Ustinov heard the sound of footsteps approaching. The footsteps of the other members of the Politburo, or perhaps just a doctor or nurse—somebody who would have no choice but to carry Andropov’s words out of the hospital. Out of the hospital and into reality.

Ustinov shut the door of the little room and turned the lock. “I wish I were a Markist,” he said, walking up to the morphine drip running into Andropov’s arm.

“Eh? What was that?” asked Andropov. “Why aren’t you busy launching missiles?”

“I said I wish I was a Markist,” repeated Ustinov as he opened up the valve on the drip-line. “At least long enough to come up with a non-violent solution to this problem.”

“Marshal, stop!” Andropov pleaded. “I ordered you to destroy the world. That is a direct order by the lord and master of the Soviet Union, the supreme leader of the Communist World!”

“But perhaps this is more like the Great Patriotic War,” Ustinov mused, “where only violence can save us.” He stepped away and watched the drug drain into Andropov’s vein.

Andropov pulled weakly at the taped-on tube, but he was too weak, and quickly growing weaker. “You…you traitor!” he gasped. “The Americans will turn this world into a wasteland…enslave with their money and culture…and you’ll wish…you’ll wish that you had ended this rotten world while…it was…still…pure…”

Ustinov waited several minutes to see if the Secretary General would say anything else. He then calmly walked over to the door, unlocked it, and pulled it open.

Instantly a whole barrage of men and women pushed their way in, equal parts medical professionals and political big-wigs.
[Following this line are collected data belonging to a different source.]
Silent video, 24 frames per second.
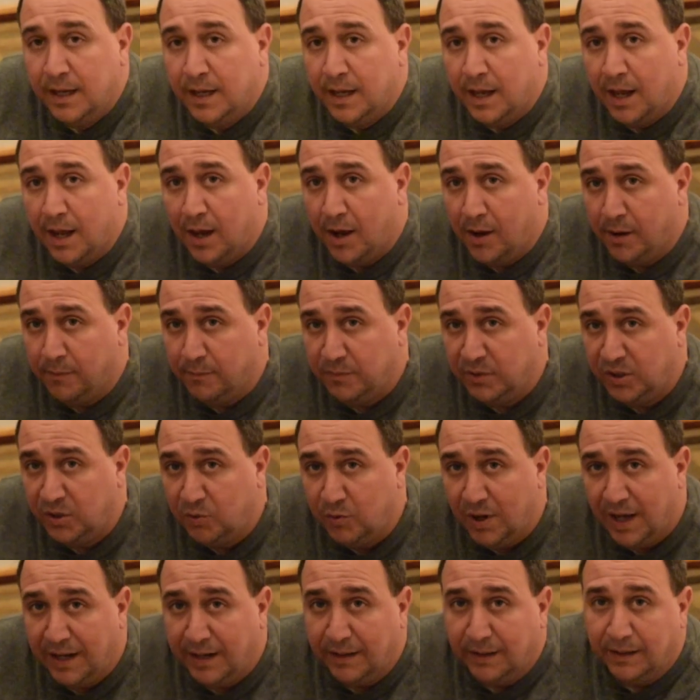You
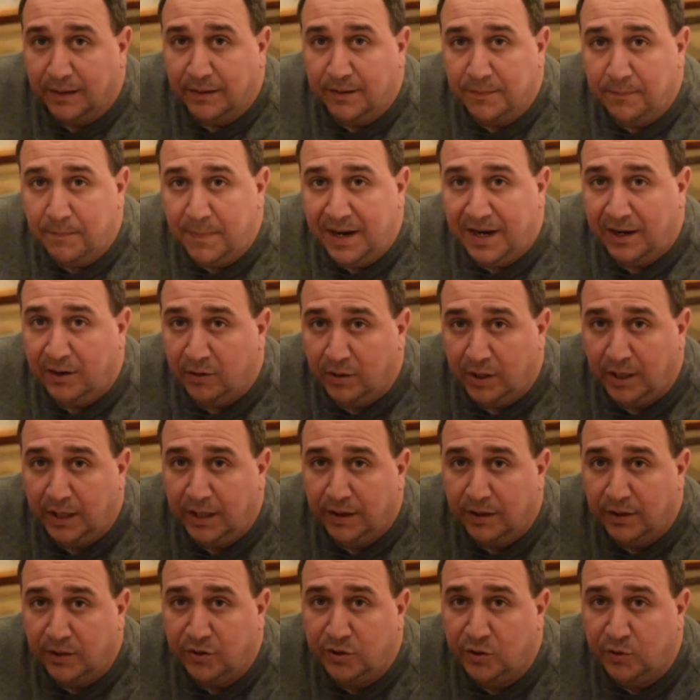got to marry
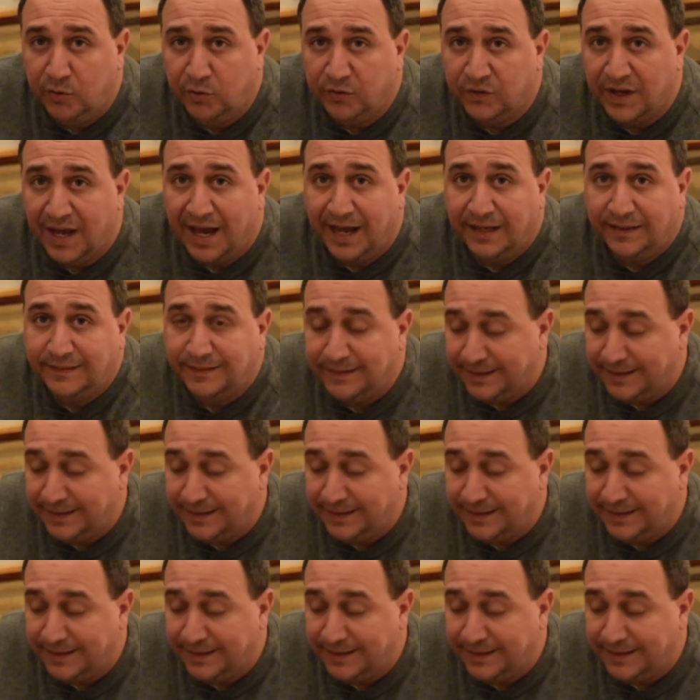the two sides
Only then, over the confused shouting, did Ustinov notice the competing wails of the various monitors attached to the unconscious body of Yuri Andropov.

It was easy for Marshal Ustinov to sneak out of the room without being noticed.

Dimitri Ustinov had not murdered Yuri Andropov, in the sense of terminating his life signs.

But Yuri Andropov would never wake again.

And within twenty-four hours, Dimitri Ustinov will have left the land of his birth and greatest triumphs, never to return.

A pity that he didn’t think to order the dismantling of the automated system he had put in place in the wake of Stanislav Petrov’s brave decision not to launch the missiles under his authority. With the dilapidated command structure he left behind, such an order probably would have been carried out without anyone realizing that it had been issued by a traitor to the Soviet Union.

As it was, the only thing standing between earth and Armageddon was a creaky Russian computer.